Geração distribuída contra os apagões
Independente das explicações oficiais, o fato é que o novo apagão no Nordeste do País expõe novamente às dúvidas a confiabilidade dos sistemas, da gerência e da política energética governamentais frente a acidentes de qualquer natureza.
No final do ano passado, li que a Empresa de Pesquisa Energética (EPE) estimava que o setor elétrico deveria investir R$ 268,8 bilhões até 2021 para evitar o risco de apagões. O País precisaria gastar cerca de R$ 213 bilhões para construir usinas capazes de gerar 65,4 mil MW ou seis hidrelétricas de Belo Monte. E precisará desembolsar outros R$ 55,8 bilhões em 47,7 mil quilômetros de linhas de transmissão, algo equivalente a instalar oito linhões de transmissão de energia ligando o Oiapoque (AP) ao Chuí (RS).
Nossos números são grandes, porque o País é imenso e complexo, mas o governo pensa e planeja pequeno com as viseiras de andar em trilhas modestas. Considerando o crescimento previsto da demanda de energia, as limitações de ampliação das fontes hidrelétricas de grande porte e os altos custos – inclusive ambientais – de acudir nossas carências com usinas termoelétricas, precisamos encarar seriamente a geração distribuída (GD) como complemento tático de oferta para o abastecimento energético do País.

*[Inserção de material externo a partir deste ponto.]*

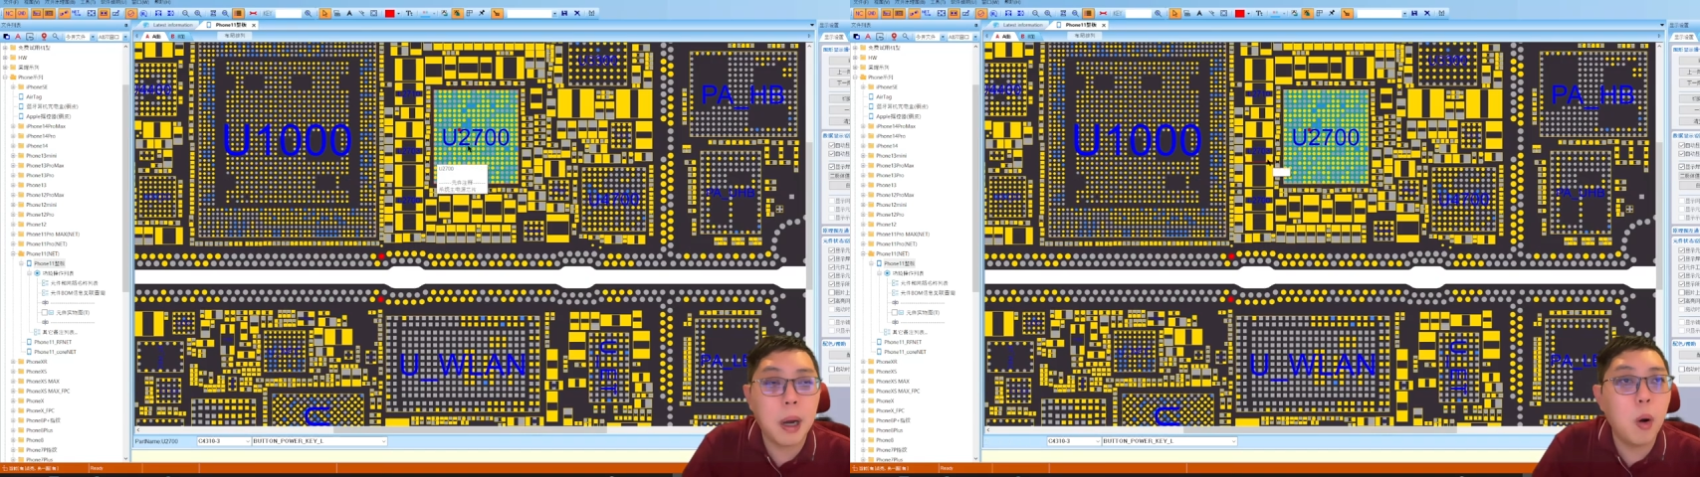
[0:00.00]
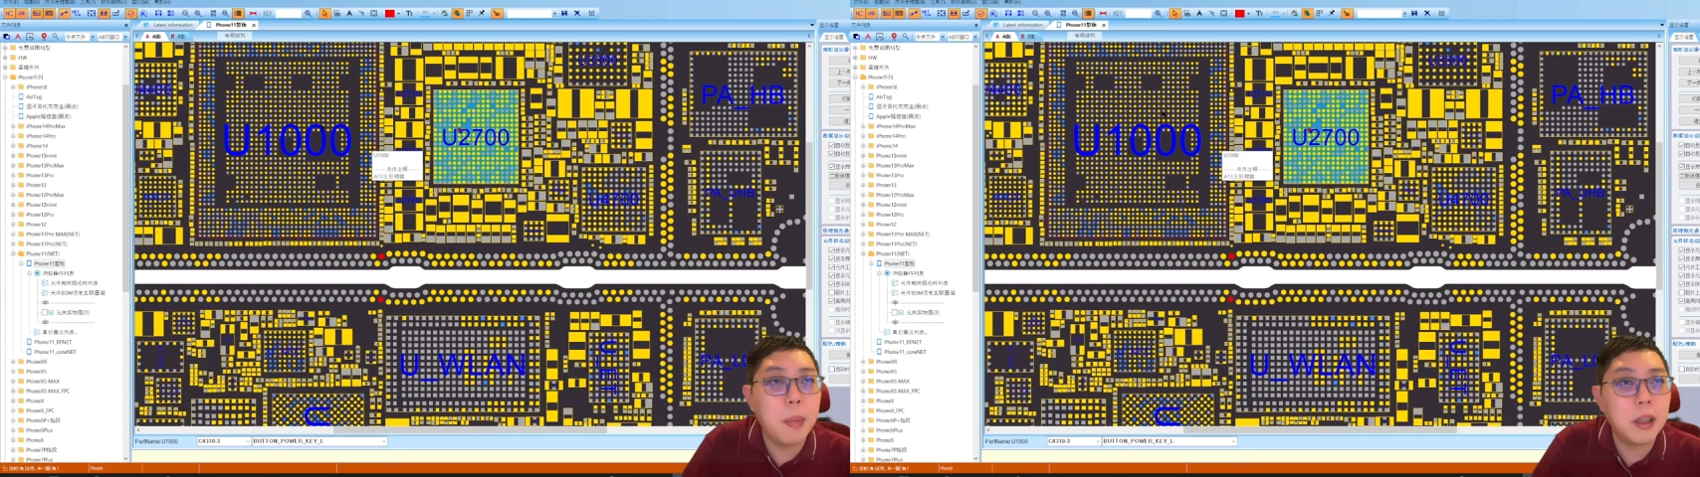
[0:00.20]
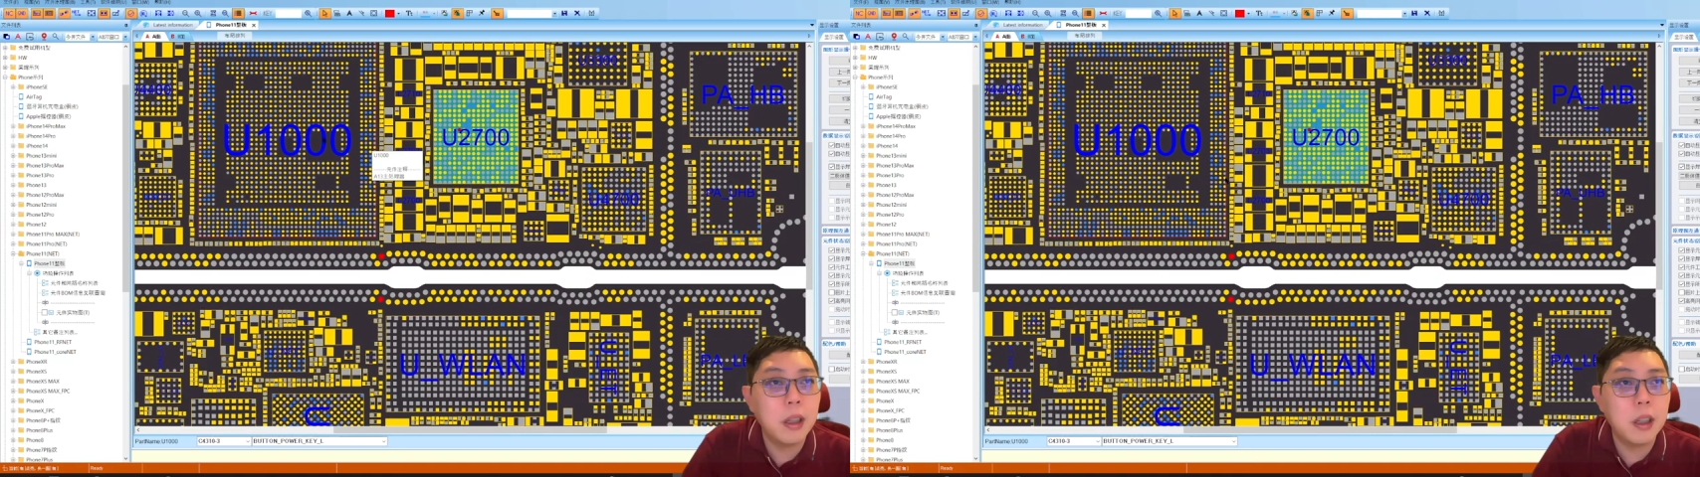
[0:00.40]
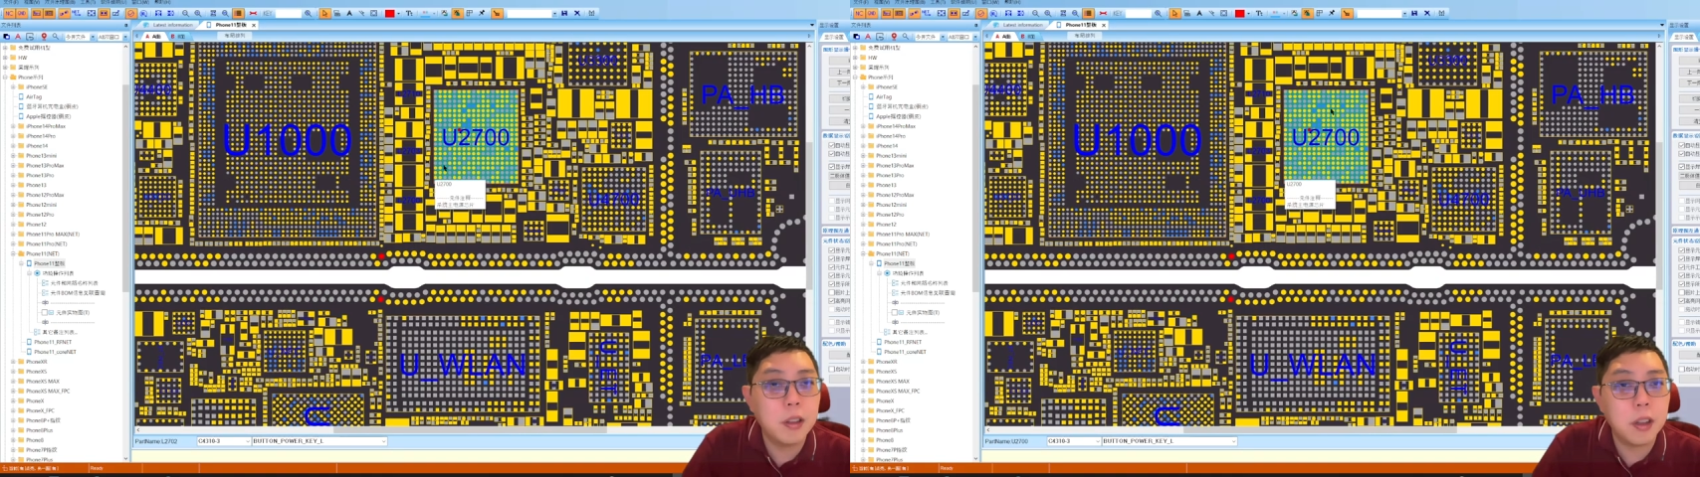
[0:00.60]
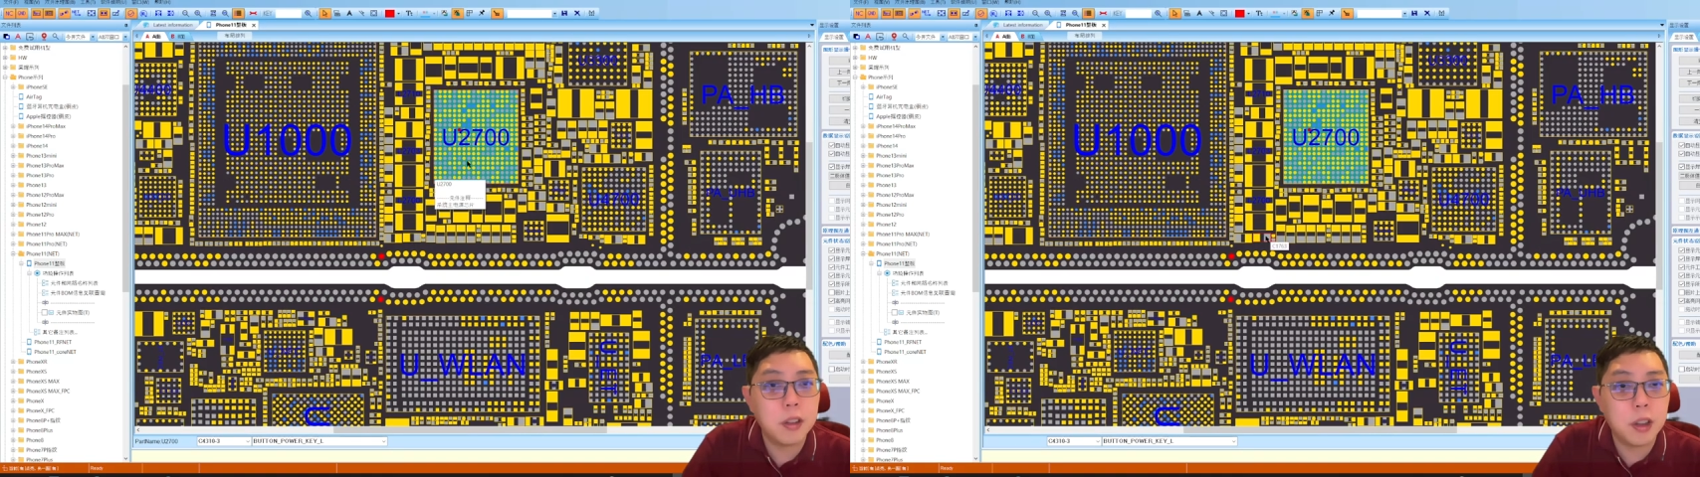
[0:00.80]
button is
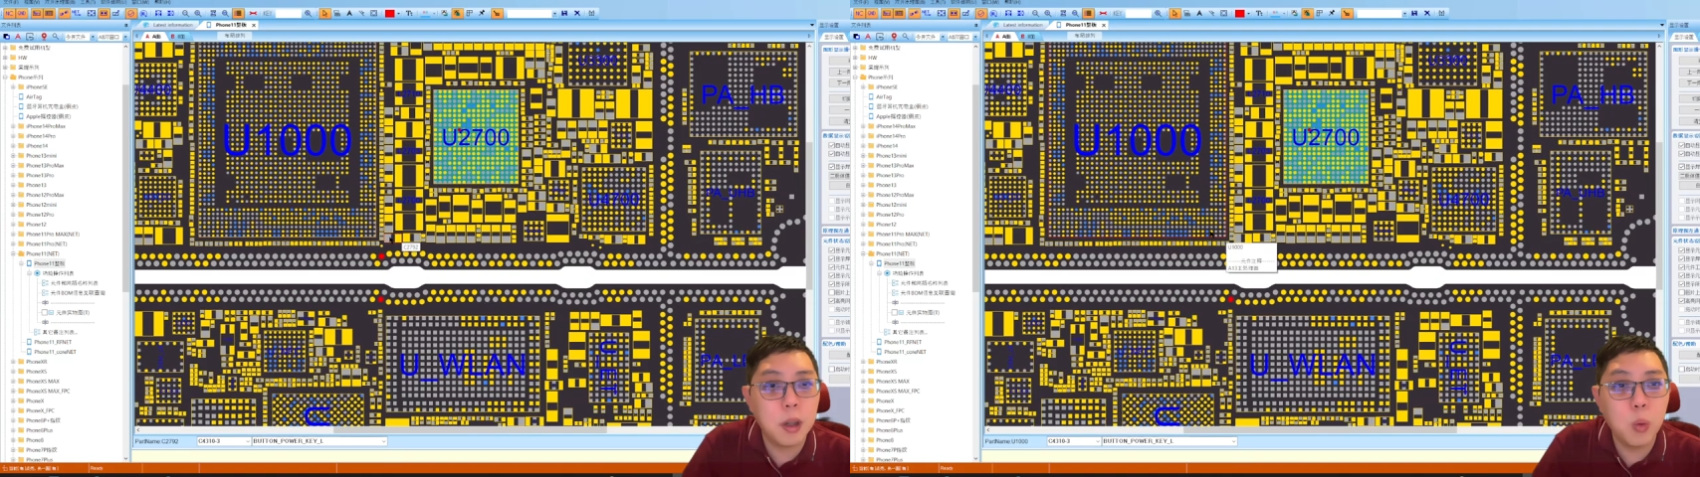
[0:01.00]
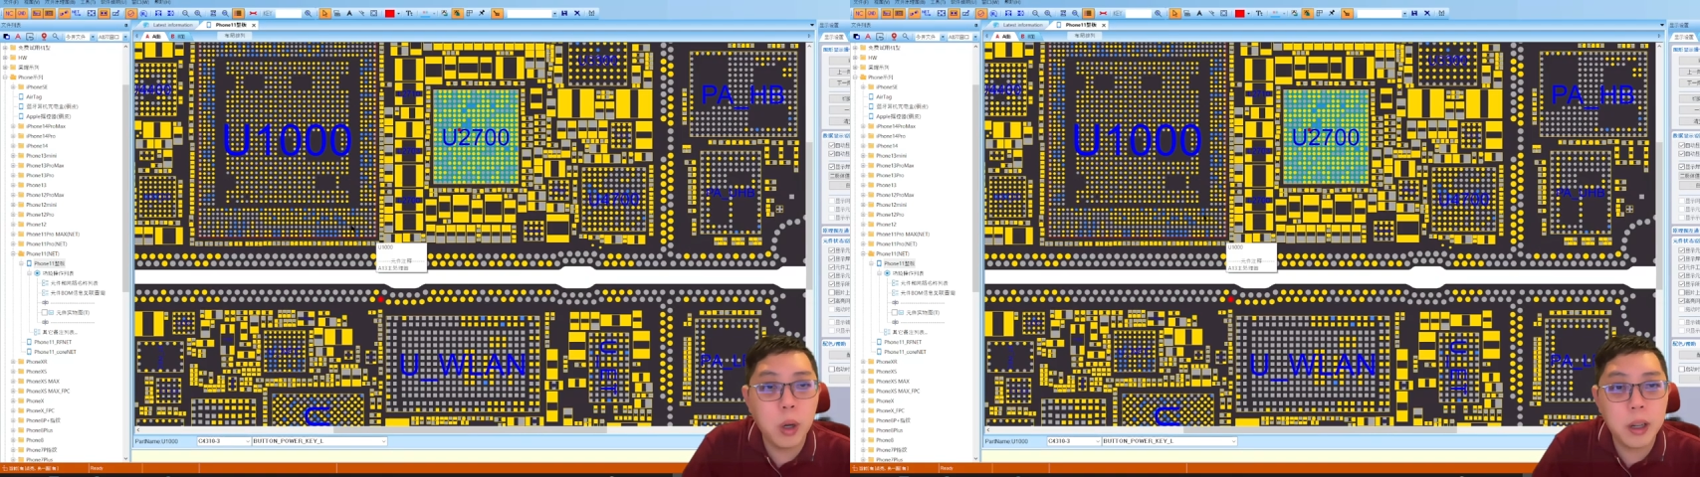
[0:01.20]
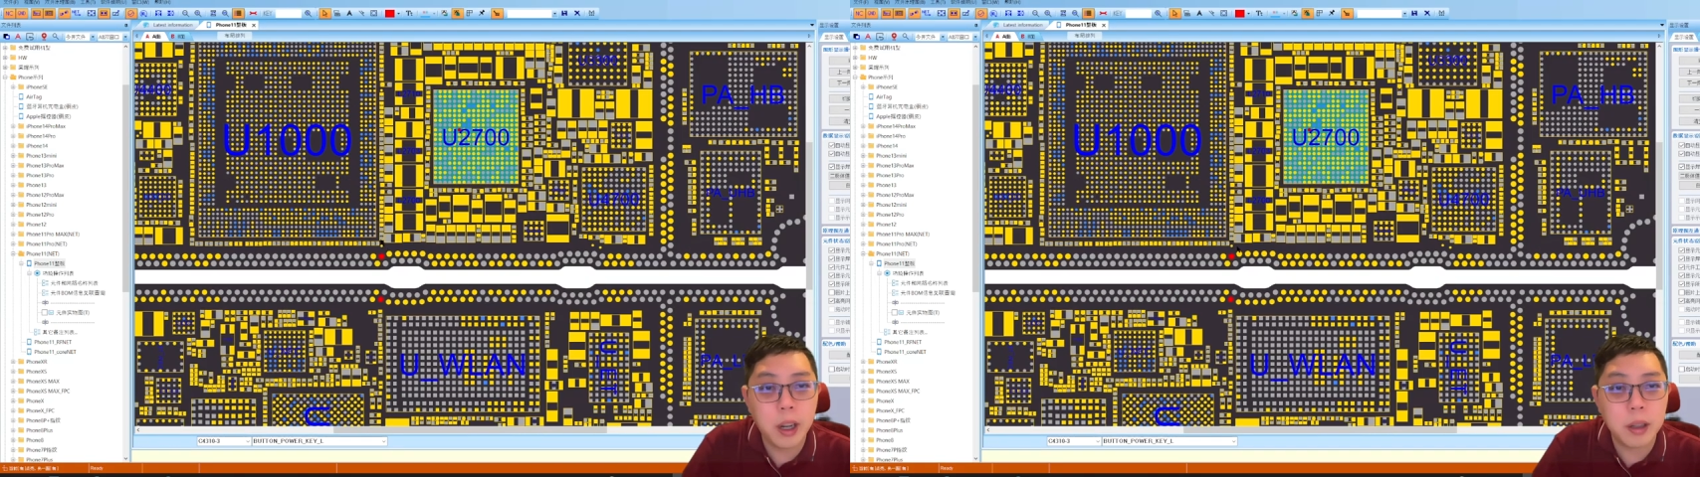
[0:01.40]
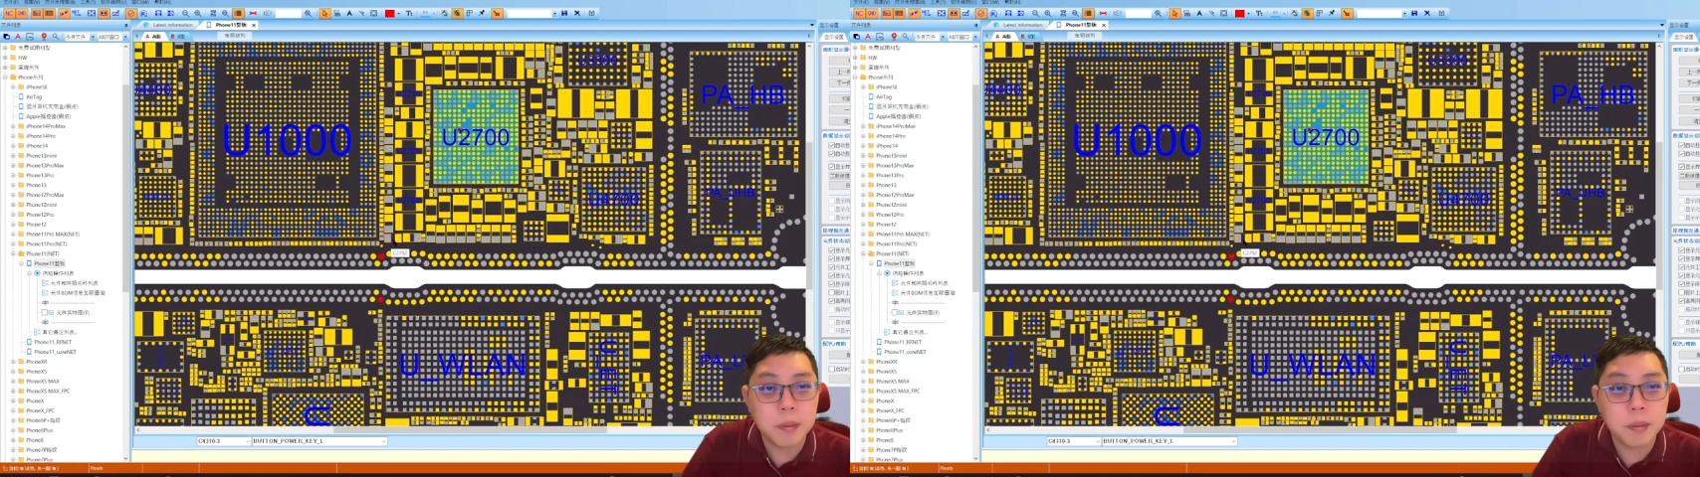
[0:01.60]
it still working.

A GD oferece importantes benefícios ao sistema elétrico, aos consumidores, ao meio ambiente e aos produtores porque se dá principalmente junto aos pontos de demanda e assim emerge como relevante mecanismo de eficiência energética, descentralizando a geração e utilizando fontes complementares que estão à disposição, especialmente da biomassa sucroenergética, da cogeração a gás natural e solar, das pequenas centrais hidrelétricas. No final das contas, pode aliviar os riscos operacionais e de fornecimento energético do sistema nacional.
Governo, empresários, pesquisadores e formuladores de políticas concordam que é preciso posicionar os projetos do setor no centro das atenções, mas as barreiras política e de regulação são os maiores entraves para o desenvolvimento da geração distribuída e da cogeração de energia, apesar da legislação (Lei 10.848) sobre o assunto vigorar há cerca de 10 anos.
No início de agosto, o presidente da EPE Maurício Tolmasquim teceu loas à geração energética distribuída. Disse que é vantajosa “porque atende à demanda com diferentes estratégias, além de postergar investimentos em expansão do sistema, reduzir perdas na rede, aumentar a qualidade da energia, manter a modicidade tarifária no longo prazo e emitir poucos gases poluentes”. O discurso é bom, mas temos pedras no caminho que o governo se recusa a enxergar e enfrentar.
A governança do setor de energia é claudicante; a maneira como se estabelecem reajustes e se fixam tarifas é precária; da forma como têm sido estabelecidos, os valores de referência de remuneração da GD não atraem novos investimentos, da mesma forma como ainda é frouxa a norma para auto contratação de GD nos grupos empresariais. Aguarda-se a implementação da resolução da Agência Nacional de Energia Elétrica (ANEEL) sobre a geração distribuída, uma regulamentação definitiva sobre a Lei do gás e definição que inclua o gás natural com destaque na matriz energética nacional. É preciso ampliar o limite de 10% estabelecido na lei para a contratação de GD pelas distribuidoras de energia, como é necessário que o governo estruture leilões regionalizados, por fontes, e dê fortes incentivos ao desenvolvimento de inovações, como as de redes inteligentes (smart grids) para as saturadas estruturas dos grandes aglomerados urbanos brasileiros de modo a evitar, prevenir e minimizar acidentes e apagões que paralisam os serviços essenciais, como de abastecimento de água, comunicações e socorro de grandes populações.
A energia eólica está deslanchando. A conjuntura é favorável ao incremento da energia solar e é bom o cenário que se desenha para o biogás, com o tratamento de resíduos sólidos, vinhaça e outras fontes resultantes dos processos agroindustriais brasileiros.
Ainda há burocracia e impedimentos para que os projetos deslanchem. Não é apenas uma questão de custos e de preços. O governo precisa participar mais do processo e induzir, com intenção, palavras e obras, sem necessariamente centralizar, o bom caminho para riscar do País os episódios frequentes de apagões.
Por: Arnaldo Jardim. Deputado Federal – Presidente da Frente Parlamentar em Defesa da Infraestrutura e membro da Comissão de Minas e Energia.